FaceTime Communications enables the safe and productive use of instant messaging, web usage and unified communications platforms. FaceTime's solutions are used by large number of customers, including nine of the 10 largest U.S. banks, for security, management and compliance of real-time communications. FaceTime supports or has partnerships with public and enterprise IM network providers, including AOL, Google, Microsoft, Yahoo!, Skype, IBM, Reuters and Jabber. FaceTime is headquartered in Belmont, California.
An add-on to FaceTime's Unified Security Gateway and IMAuditor products, GEM enables organizations to manage security policies and aggregate reporting for IM (instant messaging), P2P and malware traffic across distributed enterprise environments. By integrating with USG, GEM delivers a network-based anti-malware solution, which allows targeted remediation and repair of infected endpoints based on gateway malware detections from USG.
"Simple block or allow policies are no longer sufficient in most organizations," said Frank Cabri, vice president of marketing and product management for FaceTime. "IT managers are realizing they need to embrace the real-time communications that employees have introduced to the business environment with policies and tools to secure, control, manage, log and archive their use -- as well as their content."
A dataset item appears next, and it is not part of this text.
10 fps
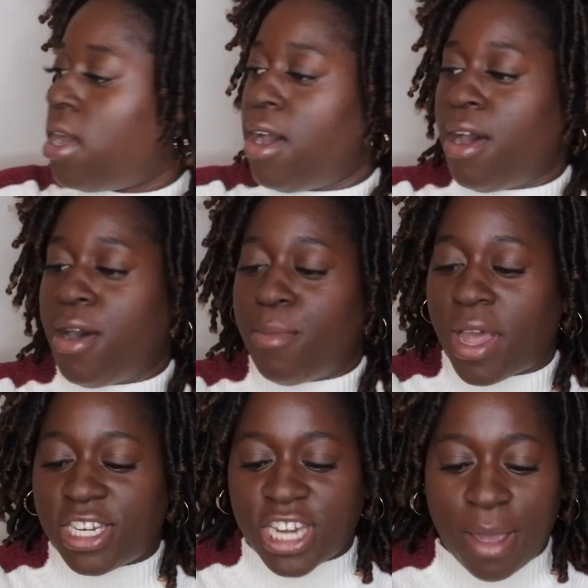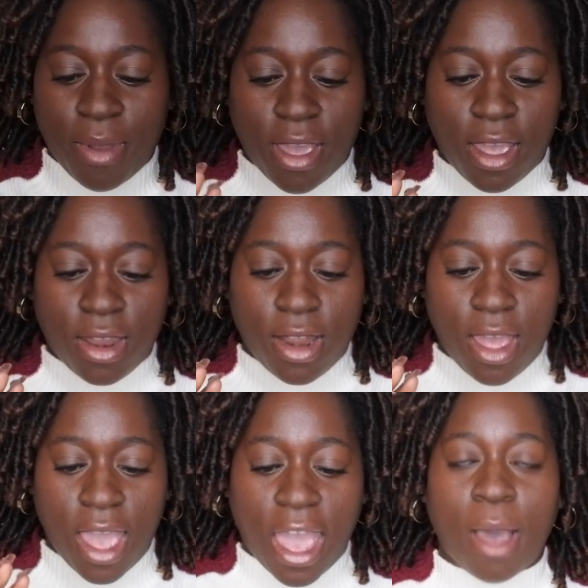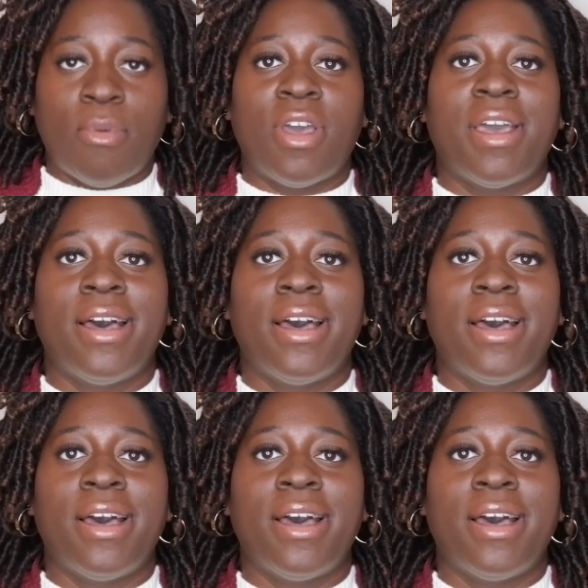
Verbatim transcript: um, Champagne Apple and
Malware entering enterprise networks through real-time communications such as instant messaging and Skype costs businesses nearly US$ 289,000 annually on average, according to the 2007 survey "Greynets in the Enterprise: Third Annual Survey of Trends, Attitudes and Impact," conducted by NewDiligence Research and commissioned by FaceTime.
The survey revealed that IT managers experience nearly 39 incidents per month, on average, that require some kind of repair or remediation to end user PCs, and each repair requires, on average, about nine hours of work.
In addition to GEM-based control of in-bound URLs, FaceTime offers IT-oriented controls to manage Skype in an enterprise environment through its Unified Security Gateway appliance. Centralized policies can also be set to allow or disallow various Skype elements for the entire company, for groups or departments, or on an individual basis, including file transfer, voice calling, video calling, voicemail and voice recording.
In addition, proxy settings and listen port settings can be turned on or off for users and administrators to prevent users from broadcasting their presence online. IT can set parameters to deny users from becoming supernodes or relay nodes, and a real-time bandwidth usage indicator provides a constant measure for IT to determine Skype's impact on network traffic. GEM 3.5 is currently available.
The enhancements include detection and blocking of malicious URLs entering network via Skype IM/chat conversations insures network integrity, PC discovery via Active Directory lookup provides ease of configuration and lower administrative costs, and users can trigger remediation from their browsers on notification of inbound malware, lowering exposure to risk, reducing help desk calls, and eliminating the cost of re-imaging PCs due to infection.
The enhancements also include centralized policies may be set with localized enforcement based on IP (Internet Protocol) ranges and geographic location, lowering administrative management time and costs, URL filtering reports may be imported from USG into GEM, providing a centralized view for all channels across multiple USGs, support for Vista desktop prevents exposure to threats and lowers risk for all endpoints on the network, and support for VMware as a deployment platform provides enhanced options for architecture scalability and redundancy.